Actualmente ha pintado muchos rostros de artistas conocidos, pero, en sus inicios, hubo uno muy especial… Marisol fue para mí el descubrir del dibujo. Yo tenía tres años cuando mi padre trajo a casa una revista con el rostro de Marisol. Me fascinó de tal manera que lo copié en una libreta hasta que me lo aprendí de memoria. Con 14 años me escapé a conocerla a Altea (Alicante). Después la he pintado muchas veces y ha sido una musa para mí.
¿Y ella qué pensó? Se quedó sorprendida, le hizo mucha gracia. Yo me había escapado en un autobús que circulaba toda la noche, primero a Alicante y luego a Altea. Me preguntó por lo que había visto de ella.

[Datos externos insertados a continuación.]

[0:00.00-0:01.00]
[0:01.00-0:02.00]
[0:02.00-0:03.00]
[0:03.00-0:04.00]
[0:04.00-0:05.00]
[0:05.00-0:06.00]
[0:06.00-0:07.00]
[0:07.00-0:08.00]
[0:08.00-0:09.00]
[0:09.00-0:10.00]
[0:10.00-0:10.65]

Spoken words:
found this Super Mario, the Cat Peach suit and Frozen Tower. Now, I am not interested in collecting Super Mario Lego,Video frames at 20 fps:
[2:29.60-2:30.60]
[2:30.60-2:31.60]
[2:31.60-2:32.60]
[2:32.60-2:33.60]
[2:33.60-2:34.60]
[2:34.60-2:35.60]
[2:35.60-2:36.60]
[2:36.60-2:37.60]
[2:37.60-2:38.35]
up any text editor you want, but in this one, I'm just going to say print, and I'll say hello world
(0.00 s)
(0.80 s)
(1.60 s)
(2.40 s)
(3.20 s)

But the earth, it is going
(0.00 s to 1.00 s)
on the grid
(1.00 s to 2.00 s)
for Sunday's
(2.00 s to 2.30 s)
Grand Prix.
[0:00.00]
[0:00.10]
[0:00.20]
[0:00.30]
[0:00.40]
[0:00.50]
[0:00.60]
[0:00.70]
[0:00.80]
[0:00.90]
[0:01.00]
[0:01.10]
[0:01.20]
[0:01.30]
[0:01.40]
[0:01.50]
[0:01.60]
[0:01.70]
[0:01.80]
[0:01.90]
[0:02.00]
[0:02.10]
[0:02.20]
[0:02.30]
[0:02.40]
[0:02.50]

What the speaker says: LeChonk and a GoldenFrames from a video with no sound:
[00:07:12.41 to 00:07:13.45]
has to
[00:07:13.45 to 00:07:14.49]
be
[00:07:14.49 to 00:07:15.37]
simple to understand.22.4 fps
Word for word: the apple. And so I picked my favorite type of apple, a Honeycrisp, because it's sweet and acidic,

Siempre fue una inspiración para mí.
Además ha dado vida al rey Fernando El Católico en Málaga… Fue un honor que se me concedió a finales de agosto. Con motivo del final de la Feria de Málaga, se realiza una puesta en escena de la reconquista de la ciudad, en 1487. Íbamos paseando por la calle y fue muy bonito. La verdad es que de pequeño en el colegio dirigí Jesucristo Superstar y de más mayor representé alguna obra de Lorca, pero yo siempre me decanté por la pintura.
Su especialidad es el arte sacro… ¿se puede llegar también a plasmar el alma de una imagen religiosa? En Málaga tenemos muchas imágenes que guardan mucha devoción. Yo creo que esa energía que proyectan los fieles termina teniendo alma. Cuando lo tienes cerca es como si tuviera vida.
También jurado en Premios Ejército… Los conocí haciendo el servicio militar. Son de los más antiguos que existen, actualmente, a nivel cultural en España. Es un honor formar parte del jurado y tener la oportunidad de que esos pintores, que siguen una escuela más clásica, no se queden en el olvido por culpa de una vanguardia en la que parece que está impuesto lo moderno. El arte es arte, independientemente de los tiempos.
¿Cuál es el próximo reto que tiene pendiente? Un retrato del Rey de Marruecos. Estoy esperando que me llame para hacerlo en Marruecos o en su casa de París.